Compared to how it was before the big agribusinesses took over and started ripping up hedgerows, filling the ground with chemicals and the cows with unnecessary antibiotics. The farms aren't some sort of rural idyll with chickens pecking about in the yard, there are thousands of them in massive sheds.
andrewh
Free Member
UK farming isn’t green? Compared to what? Transporting your milk from across the continent? Flying your beef in from Brazil or lamb from New Zealand?
Compared to how it was before the big agribusinesses took over and started ripping up hedgerows, filling the ground with chemicals and the cows with unnecessary antibiotics. The farms aren’t some sort of rural idyll with chickens pecking about in the yard, there are thousands of them in massive sheds.
And this inheritance tax change fixes that how exactly? In fact i bet this tax change causes family farmers to sell up and actually increase the amount of land that's in the hands of "big agribusinesses".
Nothing to do with the IHT debate at all, just pointing out that farming used to be much more environmentally sustainable.
It's weird how 'conventional farming' is now seen as the norm and 'organic farming' is the unusual way of doing it, when did that change? What's 'conventional' about changing the way we've grown food for thousands of years over the course of a generation or two? The quality of the food has not improved, the environment hasn't, animal welfare hasn't. Quantity, and the money made from it, have increased. Is that a better way of doing it?
The people it will really hurt are the small to mid size family farms where the land is passed down generation to generation and to whom the value of the land is really irrelevant anyway.
Then organise it into 'business' and 'personal' rather than trying to mix the two - just like the rest of us do when we've businesses.
The reason they haven't is that it's been more tax advantageous to not - and now it isn't.
Grow up and be adults.
The people it will really hurt are the small to mid size family farms where the land is passed down generation to generation and to whom the value of the land is really irrelevant anyway.
But it wont. There is no iht in reality til £3m in assets as myself and others have already pointed out. Even then a little bit of financial and tax planning makes that disappear if your estate is worth more then £3m
intheborders
The people it will really hurt are the small to mid size family farms where the land is passed down generation to generation and to whom the value of the land is really irrelevant anyway.
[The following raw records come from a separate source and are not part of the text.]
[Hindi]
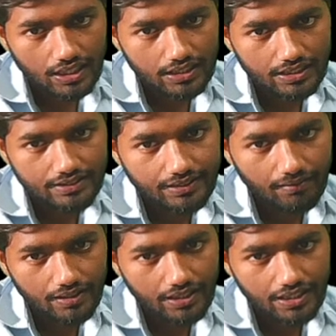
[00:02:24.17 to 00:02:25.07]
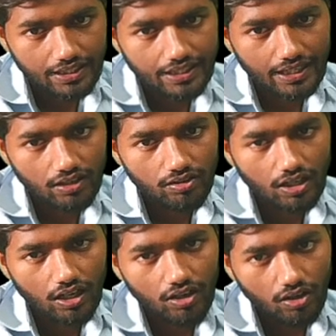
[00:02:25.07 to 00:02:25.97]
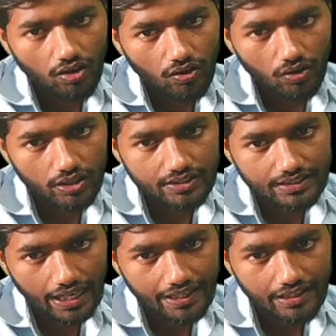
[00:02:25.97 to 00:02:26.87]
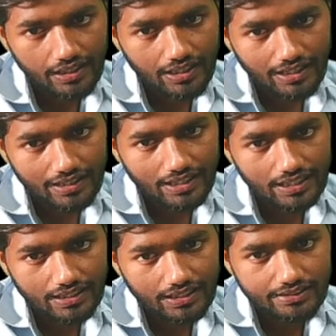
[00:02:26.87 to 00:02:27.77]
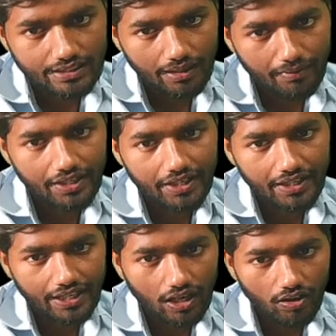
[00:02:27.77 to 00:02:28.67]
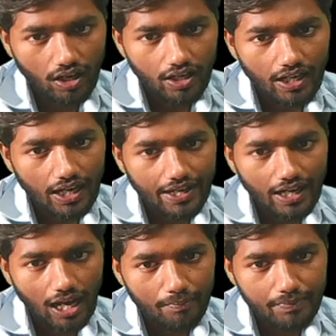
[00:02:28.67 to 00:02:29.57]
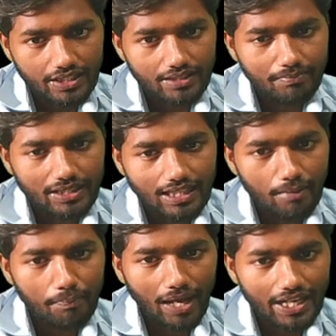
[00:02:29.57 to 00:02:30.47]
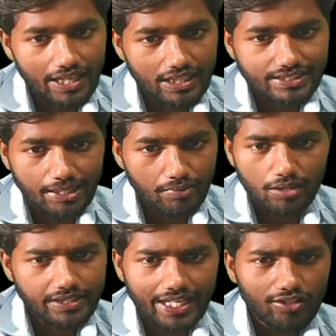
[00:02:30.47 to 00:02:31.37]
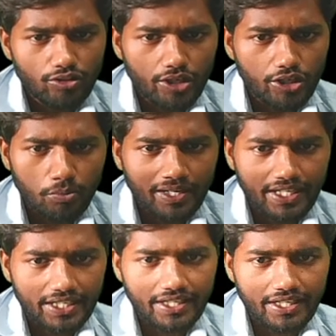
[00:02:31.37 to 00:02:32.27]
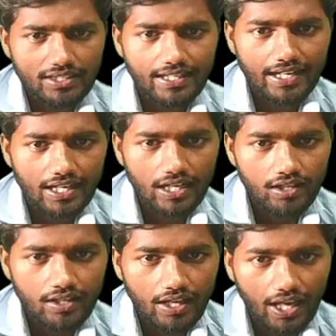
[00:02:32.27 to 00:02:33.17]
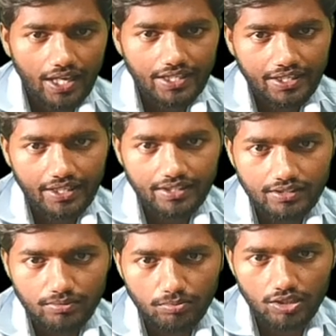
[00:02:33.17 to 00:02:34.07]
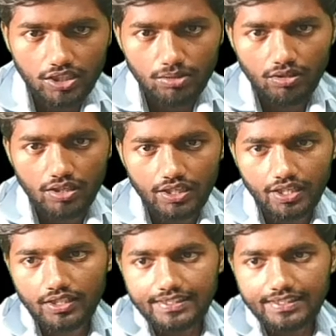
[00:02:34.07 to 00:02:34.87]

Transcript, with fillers: थर्टी सेवन डिग्री क्या होगा और साइन थर्टी सेवन डिग्री क्या होगा अगर आप ये बता पा रहे हैं इसका मतलब टेन तो ऑटोमेटिक निकल जाएगा है कि नहीं बोलिए बोलिए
Then organise it into ‘business’ and ‘personal’ rather than trying to mix the two – just like the rest of us do when we’ve businesses.The reason they haven’t is that it’s been more tax advantageous to not – and now it isn’t.
Grow up and be adults.
No need for the patronising tone. The point is that it has literally not even been a consideration for a family farm, suddenly, now it is.
Something like 40% of farmers are over 65, it's a real problem to introduce this with a short deadline.
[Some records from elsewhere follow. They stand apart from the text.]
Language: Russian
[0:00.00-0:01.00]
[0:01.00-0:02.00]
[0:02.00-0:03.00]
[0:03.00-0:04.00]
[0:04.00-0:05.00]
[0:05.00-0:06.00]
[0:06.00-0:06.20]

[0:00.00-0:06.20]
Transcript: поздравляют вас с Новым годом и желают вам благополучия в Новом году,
Slight tangent but I wonder if the powers that be are doing some red diesel checks in and around London today 🙂
And this inheritance tax change fixes that how exactly?
Well it would be nice if some of the money raised would go back into helping those farmers who want to do their bit to improve the ecology of their farms. They do exist.
I think it’s more why don’t they pay something I have to? And yet to see any valid reason other than guardians of the countryside.
becuase you're not trying to pass on a business, a very complex one at that to people who don't earn that much money compared to someone on payee. We're not comapring apples and apples, its apples and giraffes.
becuase you’re not trying to pass on a business, a very complex one at that to people who don’t earn that much money compared to someone on payee.
I have a sideline business with a lot of capital tied up in it which will be subject to inheritance tax and i’d like to pass to my nephew and nieces. It doesn’t generate masses of profit but it ticks by. It’s not complex but so what. Apples and apples here.